Letters to the Editor


from Elisabeth SIEGEL in CMO #222

@. . . . . The Mars season turned out to be unexpectedly short for me this time, and I regret that. After a couple of weeks with rain during the latter half of June, one of the first days in July the nice summer weather arrived in Denmark, with warm, clear and sunny days, and I immediately brought out the telescope only to learn that Mars was now just visible for ten minutes before it hid behind a big tree just outside our garden, and there it would stay until it set. So, this Mars observing season was over for me - very frustrating, I assure you!
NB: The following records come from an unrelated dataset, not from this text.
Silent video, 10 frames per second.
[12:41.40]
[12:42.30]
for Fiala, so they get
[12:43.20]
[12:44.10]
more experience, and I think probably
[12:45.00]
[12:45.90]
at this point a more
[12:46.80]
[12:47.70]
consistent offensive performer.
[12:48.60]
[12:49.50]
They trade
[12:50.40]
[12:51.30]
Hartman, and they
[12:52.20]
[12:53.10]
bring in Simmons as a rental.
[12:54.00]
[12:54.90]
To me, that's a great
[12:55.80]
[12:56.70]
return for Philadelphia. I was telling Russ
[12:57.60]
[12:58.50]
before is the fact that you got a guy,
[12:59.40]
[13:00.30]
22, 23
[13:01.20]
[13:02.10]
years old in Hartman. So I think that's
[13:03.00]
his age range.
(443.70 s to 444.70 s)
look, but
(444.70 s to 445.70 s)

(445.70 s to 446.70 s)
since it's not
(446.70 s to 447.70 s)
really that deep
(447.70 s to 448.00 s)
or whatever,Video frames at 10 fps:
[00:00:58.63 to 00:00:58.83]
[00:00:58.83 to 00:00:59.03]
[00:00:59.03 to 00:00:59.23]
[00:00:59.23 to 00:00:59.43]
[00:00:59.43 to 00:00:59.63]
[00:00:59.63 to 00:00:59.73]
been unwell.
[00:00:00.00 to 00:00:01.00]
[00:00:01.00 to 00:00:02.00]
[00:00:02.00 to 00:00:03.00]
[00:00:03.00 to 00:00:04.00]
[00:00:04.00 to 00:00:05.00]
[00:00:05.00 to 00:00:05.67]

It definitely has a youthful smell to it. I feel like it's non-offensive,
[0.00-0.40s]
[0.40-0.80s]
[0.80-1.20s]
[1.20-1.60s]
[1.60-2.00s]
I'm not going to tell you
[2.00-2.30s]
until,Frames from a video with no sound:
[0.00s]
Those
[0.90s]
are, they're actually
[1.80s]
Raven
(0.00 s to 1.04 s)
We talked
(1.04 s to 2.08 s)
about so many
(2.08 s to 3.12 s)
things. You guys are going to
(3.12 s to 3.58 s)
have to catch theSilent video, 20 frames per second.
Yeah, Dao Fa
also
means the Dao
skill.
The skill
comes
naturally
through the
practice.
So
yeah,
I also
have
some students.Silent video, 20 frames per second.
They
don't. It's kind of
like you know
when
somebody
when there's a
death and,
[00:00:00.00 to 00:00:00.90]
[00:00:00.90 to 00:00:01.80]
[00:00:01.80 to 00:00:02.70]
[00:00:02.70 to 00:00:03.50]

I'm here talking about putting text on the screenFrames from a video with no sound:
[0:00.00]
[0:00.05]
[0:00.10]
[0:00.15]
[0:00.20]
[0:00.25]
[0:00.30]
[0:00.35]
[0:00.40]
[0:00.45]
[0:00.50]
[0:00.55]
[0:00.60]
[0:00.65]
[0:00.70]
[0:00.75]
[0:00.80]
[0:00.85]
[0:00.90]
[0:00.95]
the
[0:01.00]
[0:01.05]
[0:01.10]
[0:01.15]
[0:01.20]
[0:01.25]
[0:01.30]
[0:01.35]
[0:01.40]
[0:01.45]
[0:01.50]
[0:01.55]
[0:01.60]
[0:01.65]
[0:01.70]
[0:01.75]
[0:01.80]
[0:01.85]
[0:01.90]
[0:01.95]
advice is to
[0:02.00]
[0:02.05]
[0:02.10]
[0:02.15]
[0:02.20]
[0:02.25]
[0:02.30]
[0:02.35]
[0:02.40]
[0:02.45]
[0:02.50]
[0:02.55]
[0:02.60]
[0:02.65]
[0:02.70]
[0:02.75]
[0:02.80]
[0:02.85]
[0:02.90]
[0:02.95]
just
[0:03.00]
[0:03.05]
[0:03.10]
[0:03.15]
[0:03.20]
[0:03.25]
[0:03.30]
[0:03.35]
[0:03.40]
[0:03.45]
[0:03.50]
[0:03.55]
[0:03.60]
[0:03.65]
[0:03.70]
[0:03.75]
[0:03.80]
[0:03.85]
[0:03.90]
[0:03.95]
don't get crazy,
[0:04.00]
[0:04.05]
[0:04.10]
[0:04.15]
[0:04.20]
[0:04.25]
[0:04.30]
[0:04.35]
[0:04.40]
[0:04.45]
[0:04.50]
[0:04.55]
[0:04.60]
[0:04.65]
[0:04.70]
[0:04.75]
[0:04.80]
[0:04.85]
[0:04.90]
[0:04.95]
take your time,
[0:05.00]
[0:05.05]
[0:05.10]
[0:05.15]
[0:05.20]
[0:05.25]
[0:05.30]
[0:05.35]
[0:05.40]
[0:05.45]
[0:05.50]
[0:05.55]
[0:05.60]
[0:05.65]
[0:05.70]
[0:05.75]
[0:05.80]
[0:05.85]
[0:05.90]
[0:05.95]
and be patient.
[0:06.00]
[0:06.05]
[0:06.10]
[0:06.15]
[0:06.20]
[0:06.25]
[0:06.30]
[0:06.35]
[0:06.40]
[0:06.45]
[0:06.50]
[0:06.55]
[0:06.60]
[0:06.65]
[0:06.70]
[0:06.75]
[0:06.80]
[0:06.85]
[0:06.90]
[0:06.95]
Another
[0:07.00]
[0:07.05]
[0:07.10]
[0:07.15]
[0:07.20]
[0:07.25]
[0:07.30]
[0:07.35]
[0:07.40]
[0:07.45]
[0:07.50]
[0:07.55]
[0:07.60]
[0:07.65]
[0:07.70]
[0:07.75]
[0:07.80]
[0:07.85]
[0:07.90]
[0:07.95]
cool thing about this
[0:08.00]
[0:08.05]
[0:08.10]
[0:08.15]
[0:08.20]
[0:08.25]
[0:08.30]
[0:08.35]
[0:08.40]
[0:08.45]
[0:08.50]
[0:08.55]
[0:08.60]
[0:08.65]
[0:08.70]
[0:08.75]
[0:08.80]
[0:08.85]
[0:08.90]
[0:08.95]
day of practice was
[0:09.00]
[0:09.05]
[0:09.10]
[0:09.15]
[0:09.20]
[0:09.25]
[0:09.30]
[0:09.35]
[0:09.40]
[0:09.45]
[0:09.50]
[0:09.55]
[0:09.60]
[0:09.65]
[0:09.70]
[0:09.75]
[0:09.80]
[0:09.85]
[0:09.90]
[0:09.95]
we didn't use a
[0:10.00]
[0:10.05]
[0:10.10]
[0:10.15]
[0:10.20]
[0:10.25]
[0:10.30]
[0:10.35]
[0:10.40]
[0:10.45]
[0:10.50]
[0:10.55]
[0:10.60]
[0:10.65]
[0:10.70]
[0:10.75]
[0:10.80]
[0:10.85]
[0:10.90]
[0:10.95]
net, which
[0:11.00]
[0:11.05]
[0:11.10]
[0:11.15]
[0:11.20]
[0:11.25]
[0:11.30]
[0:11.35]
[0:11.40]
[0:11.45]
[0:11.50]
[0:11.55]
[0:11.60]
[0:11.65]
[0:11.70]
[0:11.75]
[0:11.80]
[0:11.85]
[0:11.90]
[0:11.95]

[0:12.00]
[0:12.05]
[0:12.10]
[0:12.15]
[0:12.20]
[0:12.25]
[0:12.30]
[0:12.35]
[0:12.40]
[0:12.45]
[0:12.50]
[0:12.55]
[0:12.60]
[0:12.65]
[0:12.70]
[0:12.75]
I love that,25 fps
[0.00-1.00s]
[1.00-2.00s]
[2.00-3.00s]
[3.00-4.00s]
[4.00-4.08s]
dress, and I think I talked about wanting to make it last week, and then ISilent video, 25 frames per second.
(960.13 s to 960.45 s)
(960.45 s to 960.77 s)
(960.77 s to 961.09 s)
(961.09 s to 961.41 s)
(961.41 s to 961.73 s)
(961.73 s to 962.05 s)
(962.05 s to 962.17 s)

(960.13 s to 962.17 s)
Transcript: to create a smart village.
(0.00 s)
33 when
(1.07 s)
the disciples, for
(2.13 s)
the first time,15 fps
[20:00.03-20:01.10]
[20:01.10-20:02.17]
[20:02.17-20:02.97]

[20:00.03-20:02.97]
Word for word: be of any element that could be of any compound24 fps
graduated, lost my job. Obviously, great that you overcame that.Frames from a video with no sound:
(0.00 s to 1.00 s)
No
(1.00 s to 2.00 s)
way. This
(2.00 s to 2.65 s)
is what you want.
  The last week of July Wayne and I and the children spent vacationing in the high Arctic - at Svalbard, an island group belonging to Norway, situated between 76°and 81°North. In English it is known as Spitsbergen, I believe, which seems to partly reflect a misunderstanding: "Spitsbergen" is actually the name of the biggest of the islands (and the only one with some small human settlements), whereas the general name for the whole group of islands is Svalbard (old Nordic language meaning "the cold coasts"). During the first five days we stayed in Longyearbyen, the Norwegian "capital" of Svalbard (1200 inhabitants), exploring the near surroundings in the company of an armed local guide. You are not allowed to walk outside the town limit unless you carry a rifle and know how to use it - or else you pay a guide with a rifle to accompany you - because of the danger of meeting a polar bear (they can be quite aggressive, and if this is the case, you don't have a chance of survival (if you're not armed). The last part of the vacation we spent aboard a ship, on a 2-day cruise northwards along the West coast of Spitsbergen. On this cruise, we crossed 80°N and visited a colony of walruses - incredible animals! They are about 3.5 meters long, unbelievably fat, and funny-looking. A great sight. But the absolute climax of the whole tour was actually seeing a big polar bear, when we were in a fjord at the foot of a huge glacier. The polar bear was wandering around, and then taking a rest, on the ice in the water just in front of the glacier, and through binoculars we had a truly great view of the animal. Its fur was quite yellow, as it gets in the summertime (in the winter, it is pure white).
  Of course there are no trees or bushes this far north, but there is no lack of tiny, beautiful, flowering plants on the western part of Svalbard, where the climate is mildest. Most of them belong to the saxifraga family. And it may take the flower-buds as long as 7 years to develop into a flower. . . !

  I'm running out of space here, so - best regards.